Brad Setser has a post today on Kate Moss, not provoked by her evidently economically intriguing modelling properties, but due to the Kate-Moss-thin credit-spreads which Bloomberg’s William Pesek refers to in this article. What really turns Pesek on it turns out isn’t Kate Moss at all but the possible existence of links between China’s economic boom and the recent surge in popularity for credit derivatives.
And it is in the context of this evolutionary chain that Brad Setser’s work on China and Systematic Risk offers itself as some kind of missing link.
But as I continued reading Brad’s post, and even more so Pesek’s argument that current global growth “comes against the backdrop of a readiness by China — and other Asian central banks — to keep its currency from rising and the U.S. dollar from falling. It has put a floor under the dollar and a ceiling above U.S. debt yields.”, I couldn’t help but forget Kate Moss and move onwards and upwards to the issue of the current interest rate policy debates revolving around the ECB.
Essentially I think there’s a topic here which isn’t getting the discussion it deserves. The US Federal Reserve is currently taking responsibility for attacking some of the global imbalances which everyone is talking about. It is doing this by starting to target house prices in the US. On this topic see this post from Stephen Roach, and this speech from Alan Greenspan, in particular this:
“…it is difficult to dismiss the conclusion that a significant amount of consumption is driven by capital gains on some combination of both stocks and residences, with the latter being financed predominantly by home equity extraction. If so, leaving aside the effect of equity prices on consumption, should mortgage interest rates rise or home affordability be further stretched, home turnover and mortgage refinancing cash-outs would decline as would equity extraction and, presumably, consumption expenditure growth. The personal saving rate, accordingly, would rise.”
“Carrying the hypothesis further, imports of consumer goods would surely decline as would those imported intermediate products that support them. And one would assume that the U.S. trade and current account deficits would shrink as well, all else being equal. How significant and disruptive such adjustments turn out to be is an open question.”
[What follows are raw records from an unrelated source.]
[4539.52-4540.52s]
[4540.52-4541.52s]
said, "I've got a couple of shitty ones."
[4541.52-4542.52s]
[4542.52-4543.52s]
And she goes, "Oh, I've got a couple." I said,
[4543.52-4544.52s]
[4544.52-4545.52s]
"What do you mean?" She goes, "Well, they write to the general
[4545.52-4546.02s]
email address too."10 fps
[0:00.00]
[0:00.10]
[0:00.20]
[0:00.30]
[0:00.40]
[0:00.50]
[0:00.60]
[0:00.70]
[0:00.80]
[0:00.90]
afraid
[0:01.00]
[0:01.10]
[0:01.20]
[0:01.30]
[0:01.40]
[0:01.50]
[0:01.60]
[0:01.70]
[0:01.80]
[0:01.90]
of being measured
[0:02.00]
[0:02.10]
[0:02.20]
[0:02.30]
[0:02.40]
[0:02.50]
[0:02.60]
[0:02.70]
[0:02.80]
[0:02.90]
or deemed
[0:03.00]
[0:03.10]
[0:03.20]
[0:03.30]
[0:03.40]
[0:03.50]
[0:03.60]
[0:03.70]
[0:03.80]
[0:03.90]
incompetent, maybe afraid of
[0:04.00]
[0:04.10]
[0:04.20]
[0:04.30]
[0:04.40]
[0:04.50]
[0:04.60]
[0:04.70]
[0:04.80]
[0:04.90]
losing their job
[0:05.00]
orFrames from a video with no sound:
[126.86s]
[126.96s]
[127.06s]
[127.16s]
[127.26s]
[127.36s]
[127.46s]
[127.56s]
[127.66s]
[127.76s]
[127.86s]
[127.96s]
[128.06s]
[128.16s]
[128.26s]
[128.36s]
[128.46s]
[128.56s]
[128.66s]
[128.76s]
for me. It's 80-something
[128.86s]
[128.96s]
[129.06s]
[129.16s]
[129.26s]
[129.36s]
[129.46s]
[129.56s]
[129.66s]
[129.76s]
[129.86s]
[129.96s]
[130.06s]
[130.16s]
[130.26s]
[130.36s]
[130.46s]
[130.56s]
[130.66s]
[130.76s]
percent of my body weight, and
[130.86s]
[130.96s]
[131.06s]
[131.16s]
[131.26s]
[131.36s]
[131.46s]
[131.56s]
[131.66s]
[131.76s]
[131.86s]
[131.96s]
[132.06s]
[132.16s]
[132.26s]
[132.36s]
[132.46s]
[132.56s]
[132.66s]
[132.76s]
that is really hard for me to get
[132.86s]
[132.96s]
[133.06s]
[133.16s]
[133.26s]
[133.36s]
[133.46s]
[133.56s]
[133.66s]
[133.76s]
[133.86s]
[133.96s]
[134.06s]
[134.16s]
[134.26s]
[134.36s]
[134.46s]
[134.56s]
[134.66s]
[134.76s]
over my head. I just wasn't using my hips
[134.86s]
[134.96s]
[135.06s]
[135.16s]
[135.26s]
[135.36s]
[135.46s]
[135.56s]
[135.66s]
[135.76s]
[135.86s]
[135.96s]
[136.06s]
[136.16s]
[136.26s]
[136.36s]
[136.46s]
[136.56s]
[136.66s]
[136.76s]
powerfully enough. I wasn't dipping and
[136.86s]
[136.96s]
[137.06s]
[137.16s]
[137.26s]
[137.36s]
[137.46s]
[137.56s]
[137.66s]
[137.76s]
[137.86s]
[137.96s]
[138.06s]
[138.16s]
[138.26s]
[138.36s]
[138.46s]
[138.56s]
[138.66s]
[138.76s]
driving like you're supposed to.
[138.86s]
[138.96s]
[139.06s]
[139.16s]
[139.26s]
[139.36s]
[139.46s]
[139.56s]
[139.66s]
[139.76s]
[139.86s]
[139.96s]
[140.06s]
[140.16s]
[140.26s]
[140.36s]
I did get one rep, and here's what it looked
Ergo, squeezing mortgage rates squeezes consumption which ultimately hits imports and reduces the US trade and current account deficit. This is thus the path on which Greenspan has embarked.
There is a problem though….. if the Fed continues the interest raising process, but the ECB stays put, the dollar will continue its gentle rise driven by the yield differential, and this will offset what Greenspan and Co are trying to do with the US CA deficit.
So….. my guess is that at the ECB they are already coming under significant pressure to raise in the not to distant future simply to support the Fed initiative (which I am sure Trichet would be the first to accept is in everyone’s interest). This pressure was, I feel, evident in the emphatic statements coming from Trichet after the last ECB meeting, statements which are, perhaps hard to comprehend if you don’t look at the complete picture.
But of course, raising eurozone rates will be controversial politically, since in the case of Germany (and almost certainly Italy) it is hardly indicated.
Bloomberg this morning draws attention to the great lengths to which the EU finance ministers went yesterday to stress that they didn’t think inflation was a great looming problem in the eurozone. This can only be read as directed at the ECB.
Reporting on the meeting Austrian Finance Minister Karl-Heinz Grasser stressed that he didn’t ” see any inflationary pressure..Interest-rate moves are not necessary, at least this year.”
Economics Commissioner Joaquim Almunia basically backed them up: “There continues to be no evidence of second-round effects stemming from higher wage growth, but there is no room for complacency,”
I imagine they really loved this over at the ECB and, of course, across the pond at the FED.
Basically what I am arguing here – for reasons which flow essentially from the great Kate Moss debate – is that either the Fed stops, or the ECB has to raise. Globally, if you take the rebalancing arguments seriously the first can’t happen, so the second – at some stage – has to. But just watch out for the fall-out.